In September 2001 Radio 1XX started a small local station in Te Puke called 92.9 Kiwi FM as a short term station for the annual Kiwifruit Festival, the station went back on the air in September 2002 and 2003. A local breakfast show was broadcast to Te Puke residents between 6 am and 10 am and outside these times the 1XX programme was played. The station reached Puke, Tauranga, Mount Maunganui, Rotorua and Matata and was not related to Kiwi FM network stations operated by MediaWorks New Zealand.

In November 2004 92.9 Kiwi FM extended to round-the-year broadcasting, with local programming 6am-6pm Monday–Friday and 6am–10am Saturday. Outside this time the 1XX programme was simulcast. Kiwi FM changed frequency to 89.0FM in early 2011 but shut down local operations on 27 May 2011 and now broadcasts the 1XX programme 24/7.
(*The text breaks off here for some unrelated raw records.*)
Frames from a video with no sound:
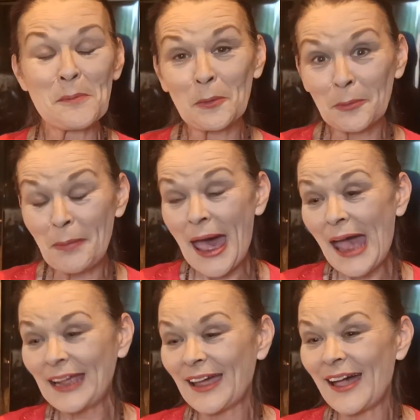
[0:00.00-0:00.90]
But we're
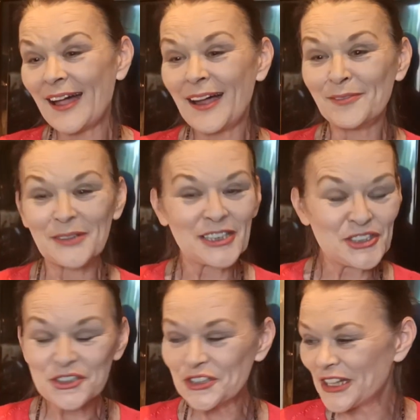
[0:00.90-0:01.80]
back and we're
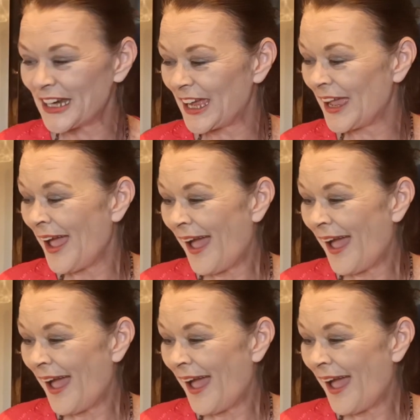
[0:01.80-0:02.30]
enjoying it.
Station founder Debbie Chote said the station was "all about the positives, we just don't talk negative" and was all about making people smile. She put the closure down the economic climate reducing demand for advertising, and said the station was no longer commercially viable and the closure was "a sign of the times". The closure was also met with disappointment from local businesses that had advertised on the station.

==Stations==

===One Double X===

This is the logo of One Double X.

One Double X is an adult hits radio station in Whakatāne. It reaches the entire Bay of Plenty, with specific frequencies Ōhope and live streaming on its website. As the flagship network of Media Bay of Plenty, it reaches the entire Bay of Plenty. It is heard throughout the region on 90.5 MHz & 1242 kHz, at Ōhope on 92.9 MHz and also streams on the web through the station's website.

The station’s breakfast show is hosted by LJ and includes news, upbeat music, competitions and local information relating to the Eastern Bay of Plenty. The Day Show is presented by Rebecca and includes interviews, community events, a Top 20 Countdown of country music and news updates. The Drive Show is hosted by Rhys and includes community updates, fun facts of the day and Driving Home The Music.

The network carries and contributes to national news bulletins produced by NZME Radio through Newstalk ZB. 1XX still operates as a completely local radio station today. One Double X is the emergency broadcaster for much of the Bay of Plenty, with sirens and civil defence services encouraging people to tune into the station for emergency information. In 2013, the station had to respond to a false alarm that prompted several people to listen to station or contact the studio for more information.

Radio 1XX has a regional news room, delivering local news throughout the day.

===Bayrock===

Bayrock is an album rock format radio station, broadcasting throughout the Bay Of Plenty on 93.7 MHz and at Ōhope on 100.1 MHz, with an additional frequency in Wānaka in the South Island on 93.0 MHz. It also streams online. Its programming includes Bayrock Breakfast with LJ, a Bayrock Workday themed show, a drive show, the Bayrock Hard Show every evening, and a late night Killa Kiwi and Midnight Metal shows. The station was previously broadcast throughout the Bay of Plenty of 97.7 and in Ōhope on 99.3.

In summer 1993/1994 1XX ran an album rock format station, Bayrock 97.7FM. Bayrock went on the air on 26 December 1993 and ran to 6 February 1994. After many petitions, letters and phone calls Bayrock was brought back on a permanent basis on 8 July 1994. Bayrock still operates as a completely local radio station today.

===Q97Hits===

Q97Hits is broadcast throughout Bay Of Plenty on 97.7 and in Ōhope. The station's playlist consists of Top 40 hits and chart-topping favourites. Q97 keeps advertising and talkback with hosts to a minimum with the station's slogan reflecting this. The station's slogan is "Never more than 60 seconds away from the music."